[Stored data]
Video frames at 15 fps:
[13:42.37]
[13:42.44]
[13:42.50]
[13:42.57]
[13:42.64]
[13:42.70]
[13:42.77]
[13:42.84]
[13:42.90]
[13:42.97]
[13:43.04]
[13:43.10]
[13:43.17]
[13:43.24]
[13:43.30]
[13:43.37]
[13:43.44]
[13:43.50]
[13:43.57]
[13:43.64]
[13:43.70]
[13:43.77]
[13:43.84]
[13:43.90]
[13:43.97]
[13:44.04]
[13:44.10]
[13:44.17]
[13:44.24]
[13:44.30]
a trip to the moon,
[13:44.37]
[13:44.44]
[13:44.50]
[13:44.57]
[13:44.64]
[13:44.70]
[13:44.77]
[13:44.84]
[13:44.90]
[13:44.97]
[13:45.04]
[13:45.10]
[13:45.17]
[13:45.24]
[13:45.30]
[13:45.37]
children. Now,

...

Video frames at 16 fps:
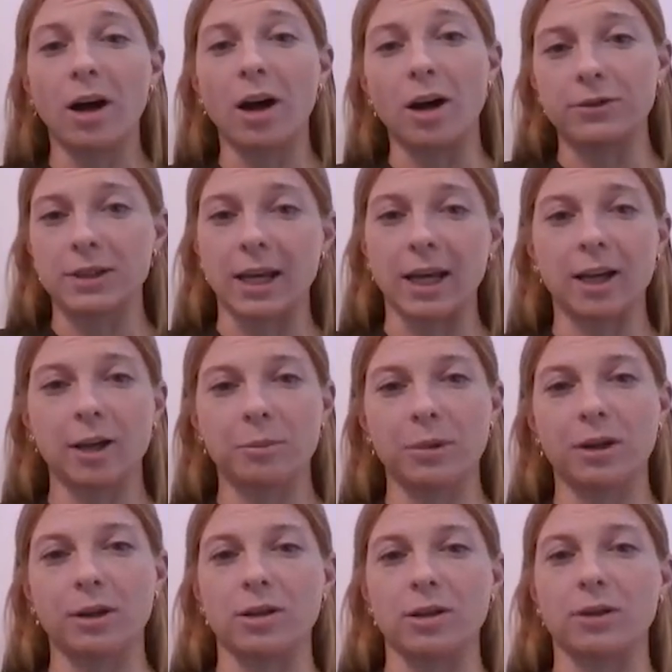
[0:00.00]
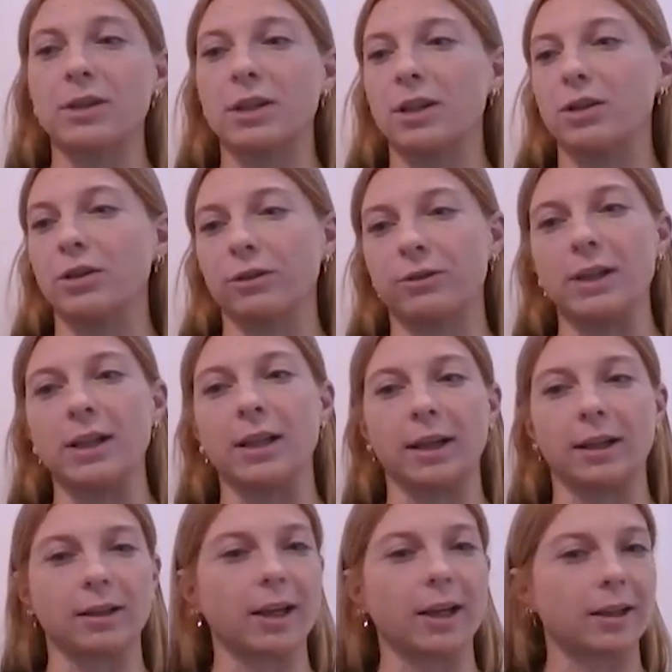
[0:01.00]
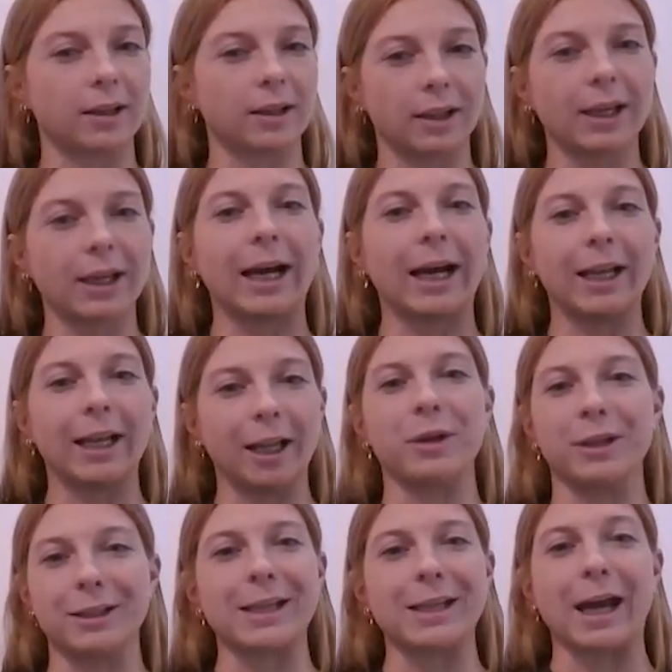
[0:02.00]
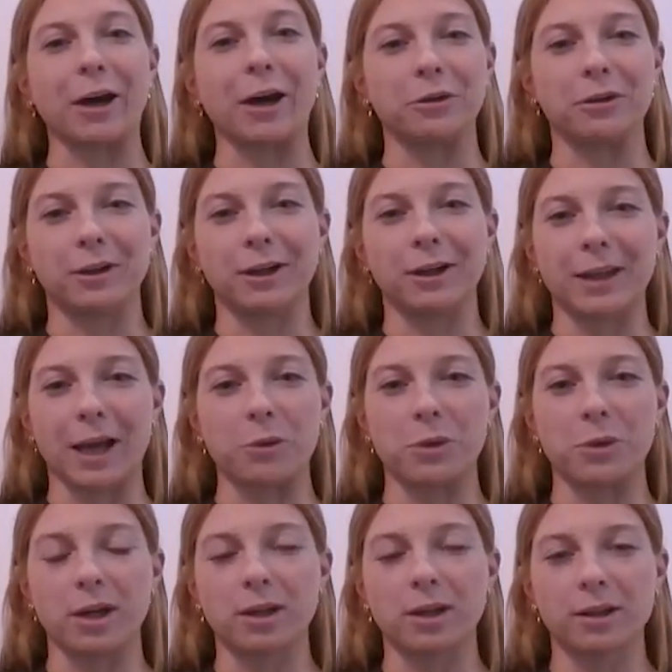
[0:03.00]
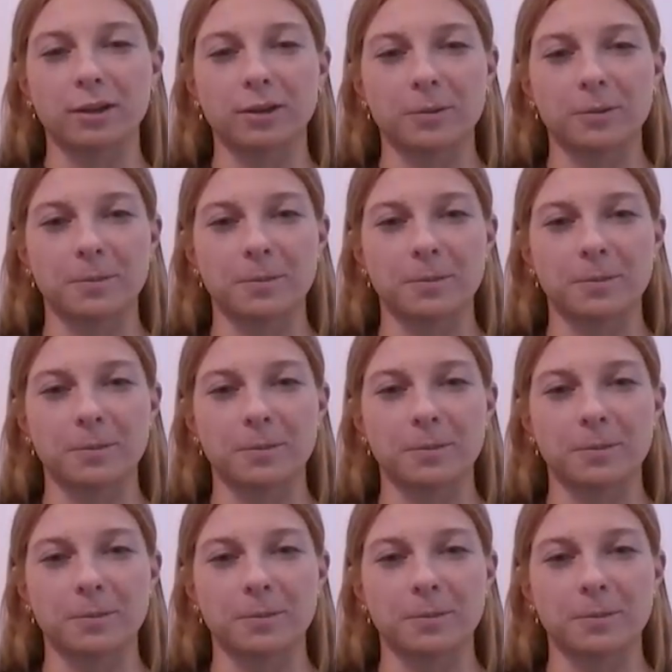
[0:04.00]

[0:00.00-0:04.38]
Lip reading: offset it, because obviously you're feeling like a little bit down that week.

...

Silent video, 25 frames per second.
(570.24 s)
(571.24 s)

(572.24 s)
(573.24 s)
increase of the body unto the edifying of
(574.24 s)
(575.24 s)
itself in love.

## What you should do
Wherever the string "frames" occurs in the data, copy the line that holds it.

## Answer to this problem
Video frames at 15 fps:
Video frames at 16 fps:
Silent video, 25 frames per second.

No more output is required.